Building Aero 3D Day 11: Stabilizer & Elevator Begun

Tail Beginnings

Today Peter & John came over. John and I focused on figuring out how to piece together the tail, specifically the stabilizer and elevators. The ‘plans’ for this build leave a lot to be desired and I’m hoping anyone else trying to build this aircraft is able to use these posts to subliment the diagram based instructions provided.

The tail frame is being built based on a picture of the completed balsa frame with no measurements for reference but by figuring out the pieces by look alone! This session was about figuring that out and gathering all the pieces to make up the perimeter of the stabilizer (front portion) and the two elevators (back portion that wraps around to the left and right sides) seen in the featured image above.

Since no measurements, angles, etc. were provided I’m going to explain how we went about getting the pieces we have together. So far we have just been pinning pieces into place and the plan is to build the entire stabilizer and elevaters, pinned into place, before even thinking about gluing anything together. Once we gathered all the pieces we sanded anywhere there will be a glue joint.

It was determined that the only way to build this with the information provided was to build from the outside inwards. Thus, the first pieces put together are S1 sitting inside the two S2 pieces making up the leading edge of the stabilizer (bottom edge in the featured image), to give us our starting point and angles.

Next we pinned the two E3 pieces, making of the left & right edges, and are actually part of the two elevators. Thus E3’s will not be glued to S2’s. We then slotted the two E1 pieces into the ‘middle’ slot within each E3 piece, ensuring they are level… not angled towards or away from S1, as these two pieces are going to make up the leading edges of the elevators.

With this done we were then able to determine the length of the 12” x 14” balsa to be 4 inches in length, but pieces were cut oversized and then sanded to fit both length wise and width wise for the bottom slot. At first the left hand one appeared to be longer so we cut it first and got it fitted in place. Then we did the same for the right side, which also worked out to be about 4 inches in length.

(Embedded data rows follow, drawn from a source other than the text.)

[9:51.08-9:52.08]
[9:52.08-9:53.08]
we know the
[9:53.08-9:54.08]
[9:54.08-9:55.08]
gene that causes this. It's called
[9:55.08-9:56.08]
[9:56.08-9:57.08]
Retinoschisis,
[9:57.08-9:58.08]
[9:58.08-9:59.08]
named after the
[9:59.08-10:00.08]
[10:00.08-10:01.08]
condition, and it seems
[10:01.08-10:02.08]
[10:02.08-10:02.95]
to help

Once these were done we were able to move onto the trailing edge of the elvevators (E2), pinning both in a starting position. Then focusing on the (according to the featured image) left elevator was able to determine the angle of E2 and location of E4 (the triangle piece with 3 pins) based on the fitting of the 12” x 14” balsa piece, which we cut oversized to 6 inches, making up the inner side of the elevator. Once cut the one end was sanded to the appropriate angle such that it would sit flush with the ‘trailing’ edge of the inside end of E1. A combination of the angle of E4 and E2 needing to be flush with the balsa piece provided the final location of E4 and E2 with the outter edge corner being flush with the end of E2. The result of all this you can see pinned together in the image below. Once everything is glued into place, will sand down the balsa block to be the same angle and flush with the trailing ege of E2.

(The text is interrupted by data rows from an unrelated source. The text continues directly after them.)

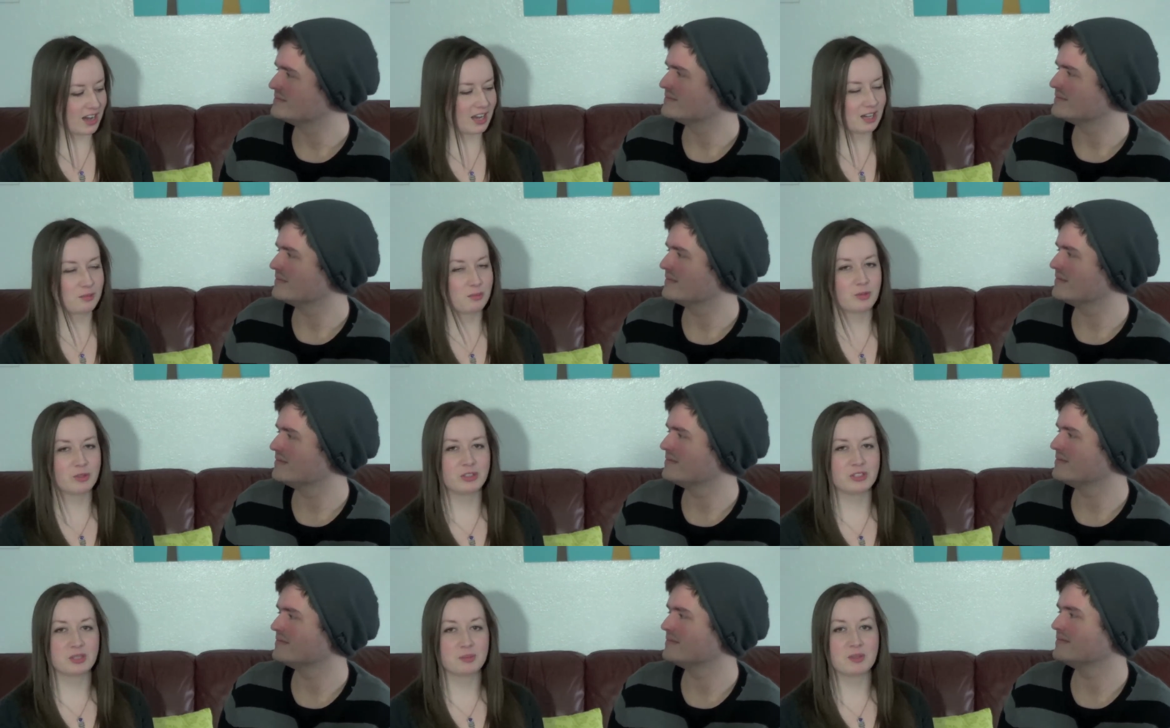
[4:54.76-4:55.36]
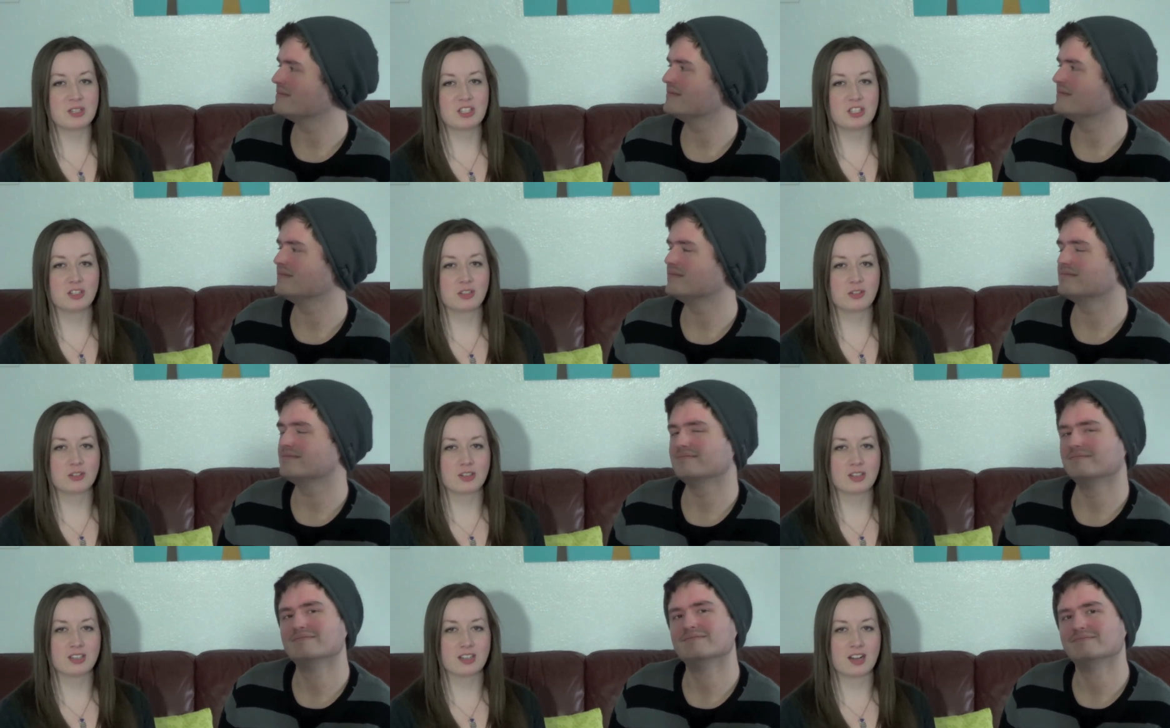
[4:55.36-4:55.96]
Speaker 1: animals to be
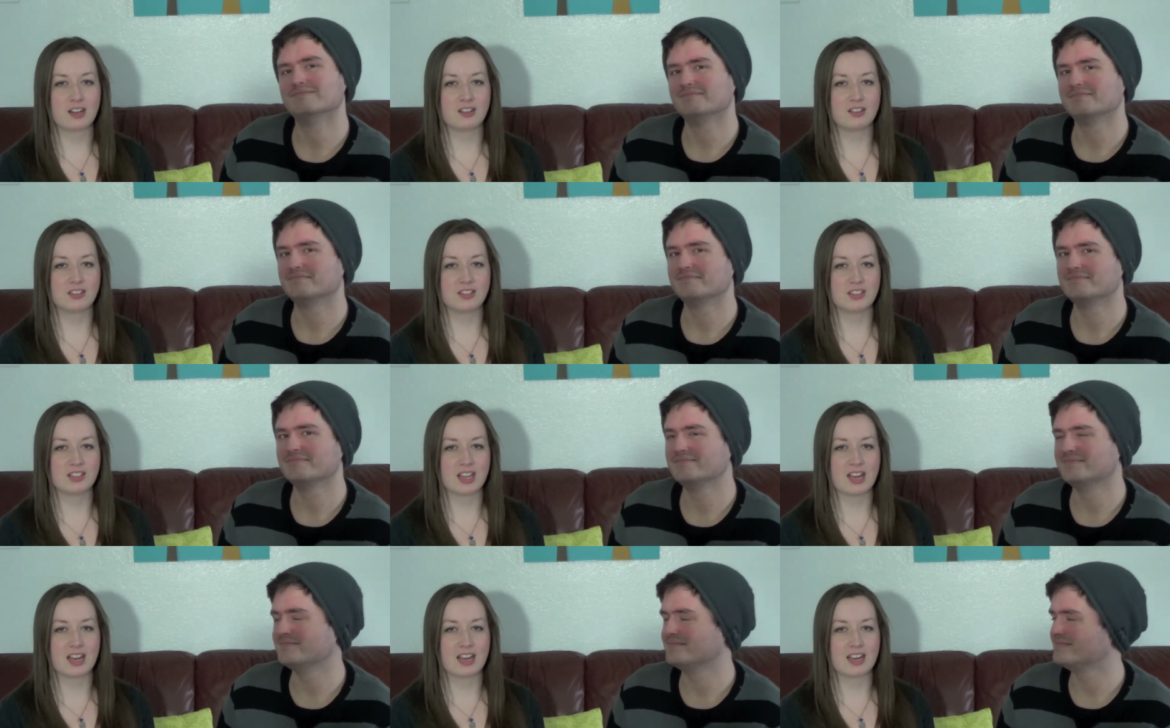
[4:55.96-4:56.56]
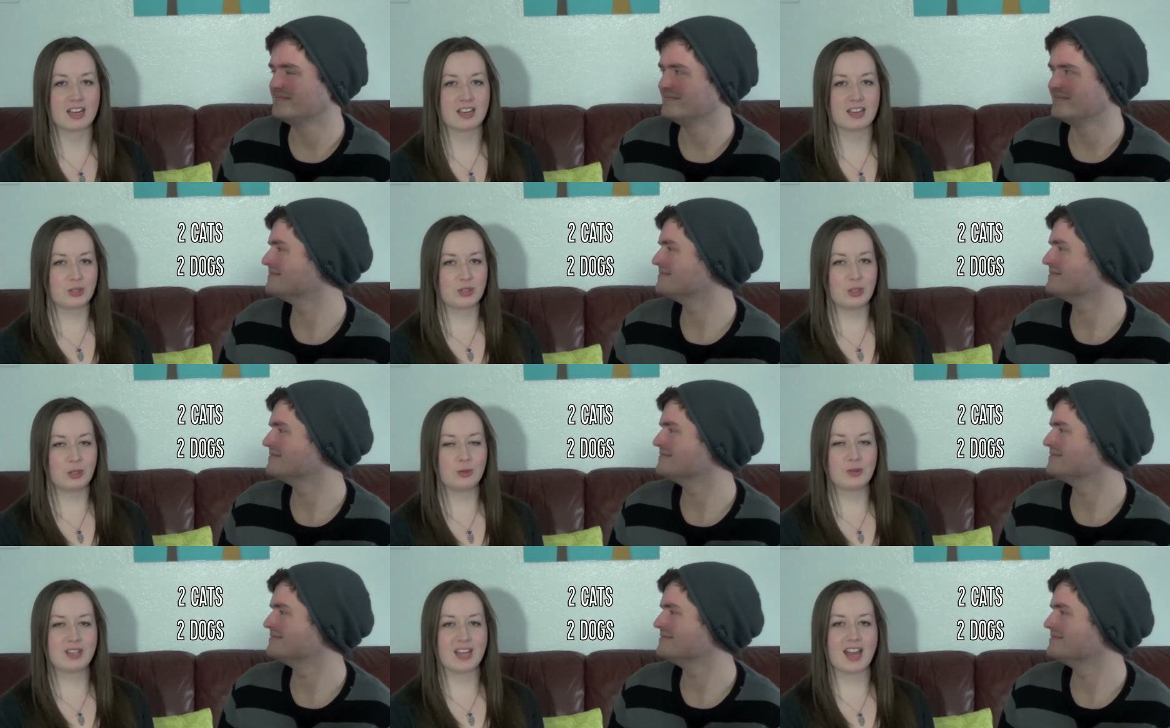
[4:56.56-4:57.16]
children, I'll say
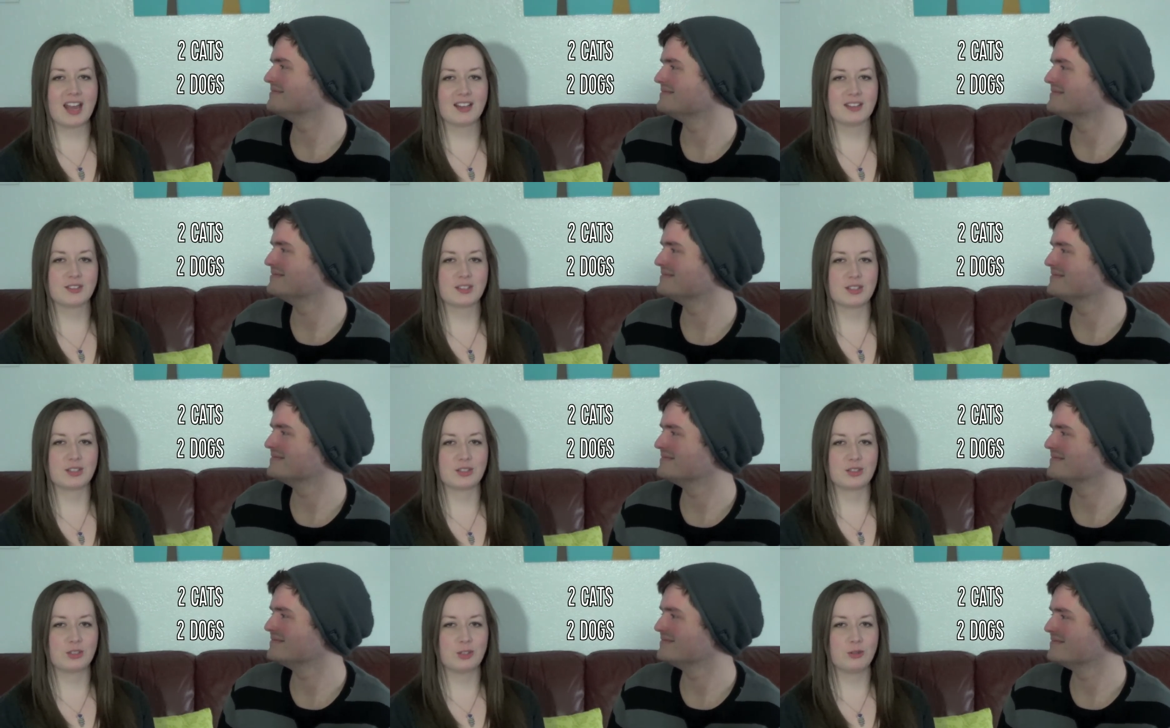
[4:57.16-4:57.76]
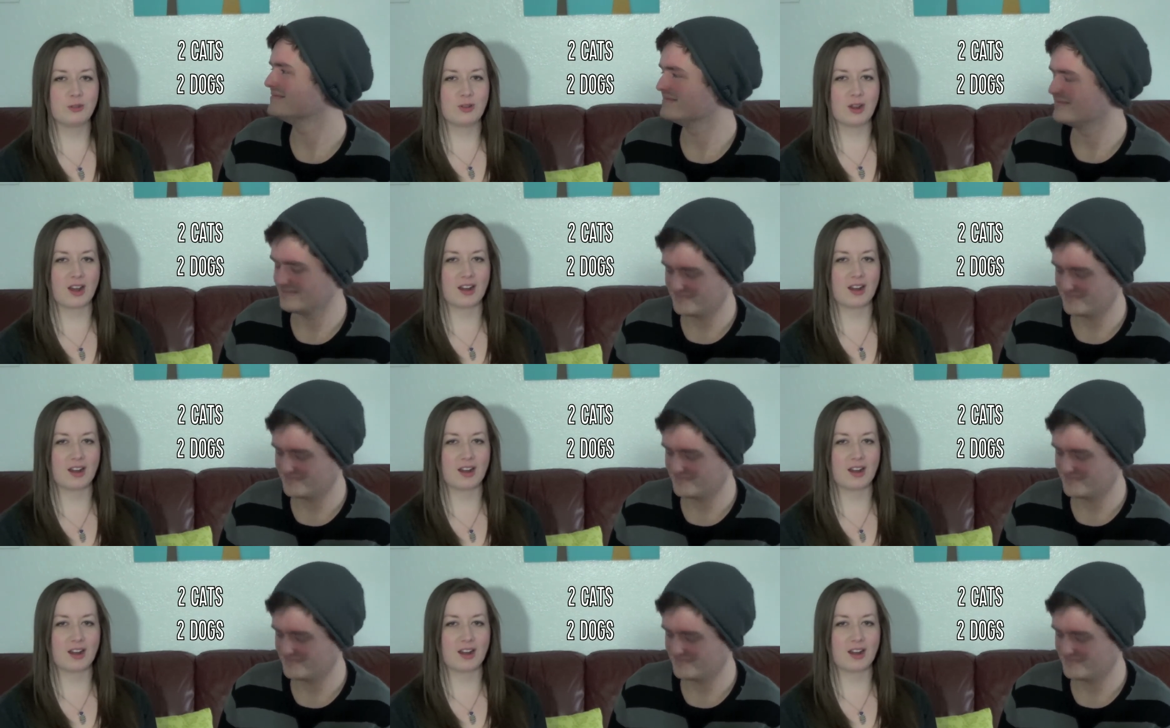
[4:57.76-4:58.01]
two cats and two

Worth noting is that the pieces didn’t fit together as snuggly as I would have hoped. Will have to see if the use of wood glue or medium CA will sufice when I get to the gluing phase. The key, from what we can determine, is to build from the outside (permiter) inwards. As this will dictate the length of the inside pieces (as well as angles) to match up with the necessary slots.

I am still confused about the two pieces that will make up the trailing edge of the stabilizer and how those need to be measured and cut… stay tunned!